11 important things all great team-players know
Posted: January 26, 2017 at 4:18 pm | Author: Chris Davies
See the big picture, don’t hog the limelight and nine other important things all great team-players know
If you keep in mind that the purpose of a team is to come together to do or achieve something, you’ll never go wrong. Unless you’re selfish that is. Selfish people don’t do well in teams. In fact, selfish people don’t do well any place where the needs of others must be considered.
If you’re the sort that tends to look out for number one and likes to get ahead of others whatever it takes, you won’t last long in any job where teamwork skills are prized.
Teamwork is about working for a cause greater than yourself. However, few people realise that teamwork remains important whether you work with others or alone. Most of us are still part of a team even if we don’t physically work with others.
Great team-players know how to keep the big picture in mind
Recently, a friend of mine had a sales man over to quote to replace some windows. The sales man was quite nice until my friend said, ‘Give me a couple of days to think about it.’ Well, that got that sales man in a right huff and puff when he realised he weren’t getting the sale there and then. He became rude and stormed off.
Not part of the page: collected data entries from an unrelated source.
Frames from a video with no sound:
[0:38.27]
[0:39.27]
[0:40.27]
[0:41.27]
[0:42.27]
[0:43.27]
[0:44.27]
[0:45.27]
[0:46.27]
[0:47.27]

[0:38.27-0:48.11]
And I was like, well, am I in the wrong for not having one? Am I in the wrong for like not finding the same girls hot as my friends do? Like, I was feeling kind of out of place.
My friend called the head office who were very apologetic. The customer services lady, who was both kind and clued up, said, ‘He’s forgotten that this isn’t just about him; a whole lot of other people depend on him including fitters, surveyors and helpline staff.’
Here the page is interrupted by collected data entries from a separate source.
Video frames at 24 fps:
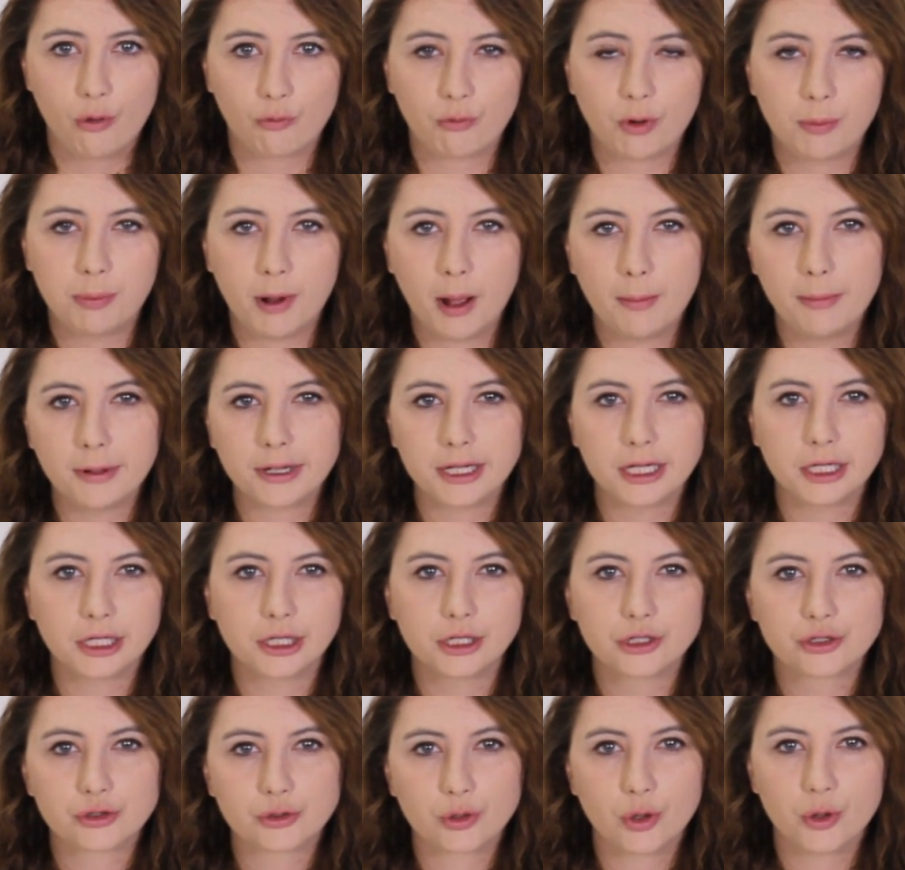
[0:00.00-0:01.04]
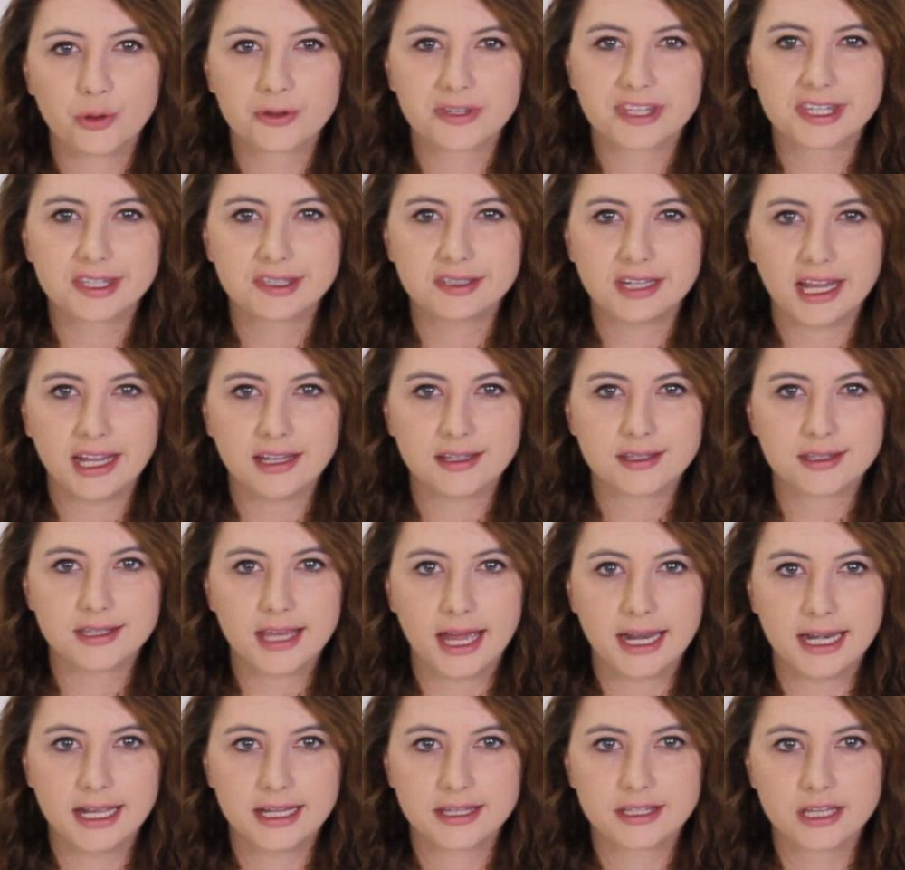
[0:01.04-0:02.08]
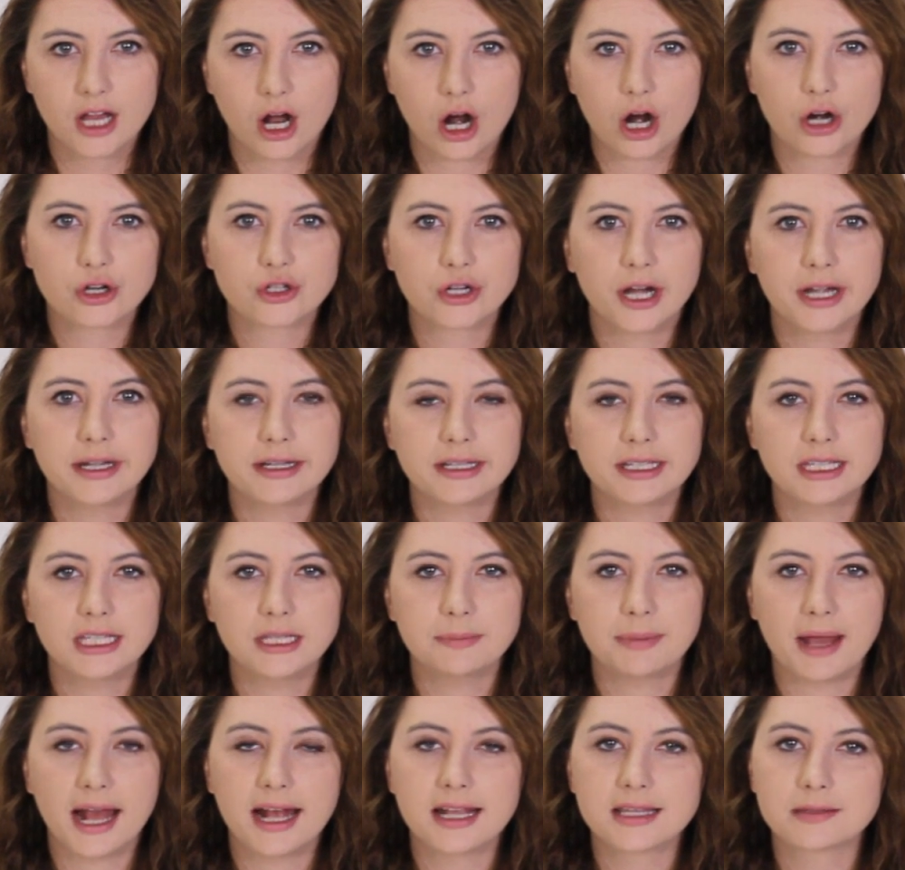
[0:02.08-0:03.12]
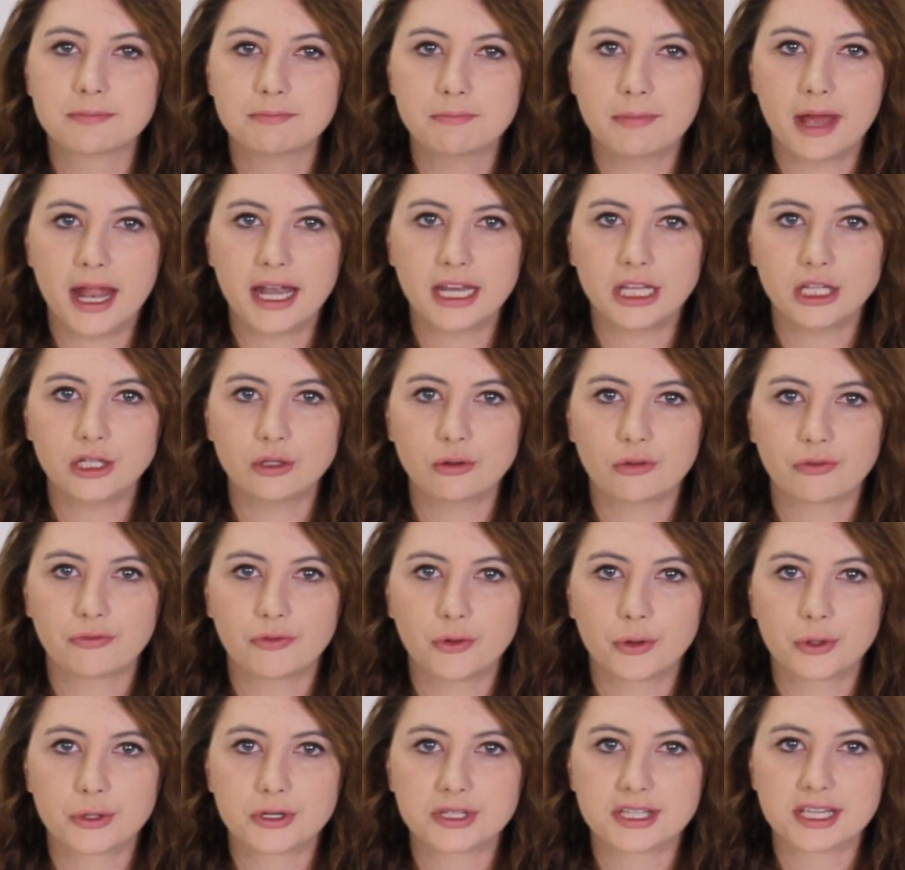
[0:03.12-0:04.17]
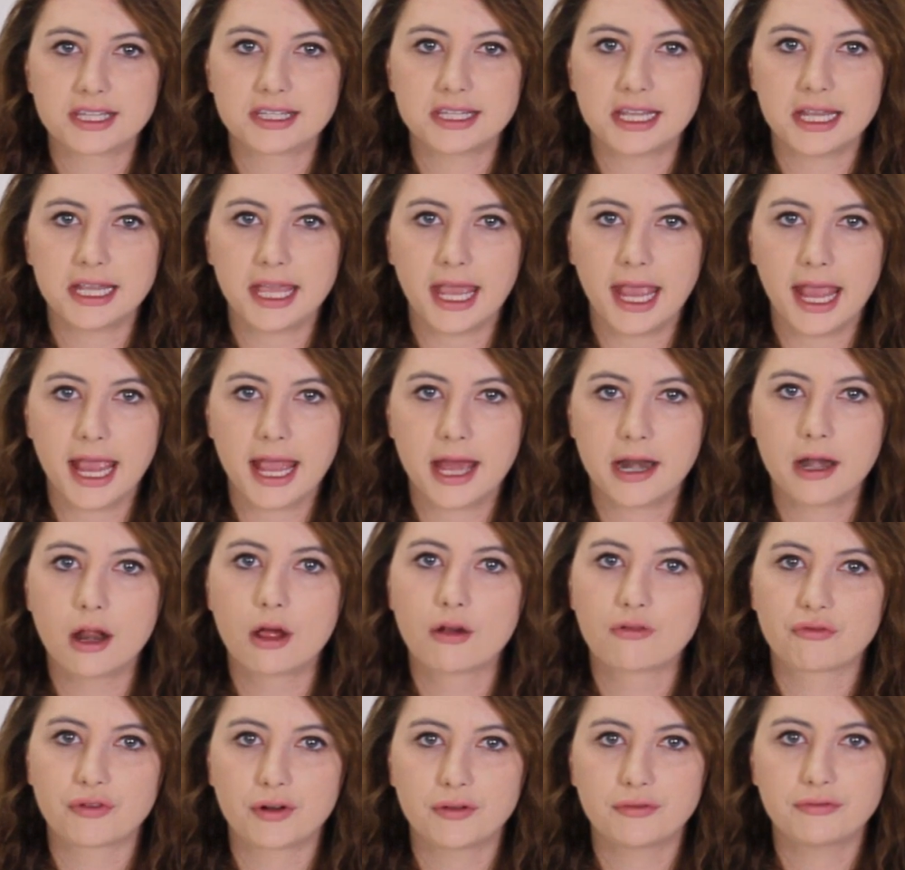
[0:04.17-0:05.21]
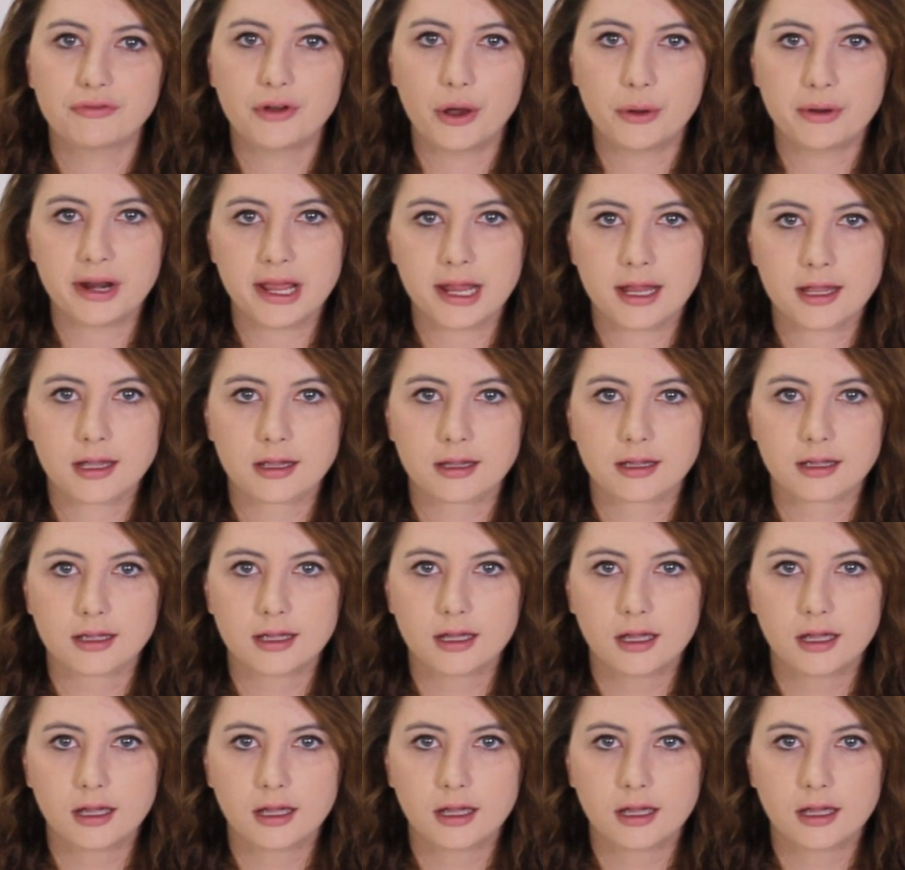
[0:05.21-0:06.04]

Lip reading: Republican-controlled state senates are trying to keep as many youth voters as they can from voting.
That sales man had forgotten that although he works alone he is still part of a team, and his behaviour affects each member. Our behaviour affects both team members and colleagues – they can miss out too. Great team-player skills go a long way.
Great team-players know not to hog the limelight
People who walk into group interviews or join companies and then try to make themselves stick out at the expense of others don’t do well. Great team-players know they’ll get rejected if they do that.
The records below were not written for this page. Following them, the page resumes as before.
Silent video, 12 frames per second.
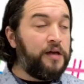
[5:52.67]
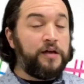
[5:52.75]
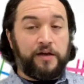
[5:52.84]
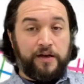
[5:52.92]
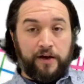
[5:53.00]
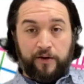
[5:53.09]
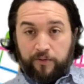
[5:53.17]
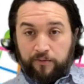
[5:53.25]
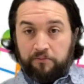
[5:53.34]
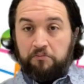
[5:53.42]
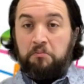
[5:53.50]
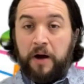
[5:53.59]

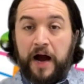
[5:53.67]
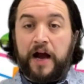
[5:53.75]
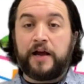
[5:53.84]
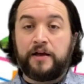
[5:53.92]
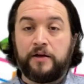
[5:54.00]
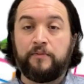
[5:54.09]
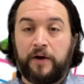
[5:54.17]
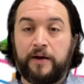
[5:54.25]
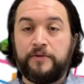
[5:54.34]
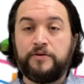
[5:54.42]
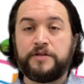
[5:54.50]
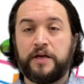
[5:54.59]
my
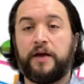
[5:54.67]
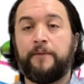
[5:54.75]
music.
Sports teams can teach us a lot about team spirit. While waiting in a business reception area where the television set was on I watched the England Rugby team members lift a player high into the air and then cheer loudly when he managed to grab the ball. Those players had nothing in mind but their common aim. They forgot about being individuals and acted like a single entity. It wasn’t about any one person hogging the limelight.
Great team-players know how to:
- Work his best to get his part of the task done
- Work for the good of the whole and never for himself
- Listen to the views of other members
- Help other members of the team even if it’s inconvenient for him
- Avoid actions that impose upon or reflect badly on others
- Congratulate another team member who does well
- Encourage and motivate fellow members who aren’t doing well
- Share ways he can help other members work effectively or shine in their area
- Guard against egotistical and know-it-all attitudes
Finally, great team-players know how to avoid making the same mistake as that window sales man mentioned earlier. He or she understands that teamwork is, in a nutshell, about considering others. Demonstrate this on your CV and during interviews and you will do well.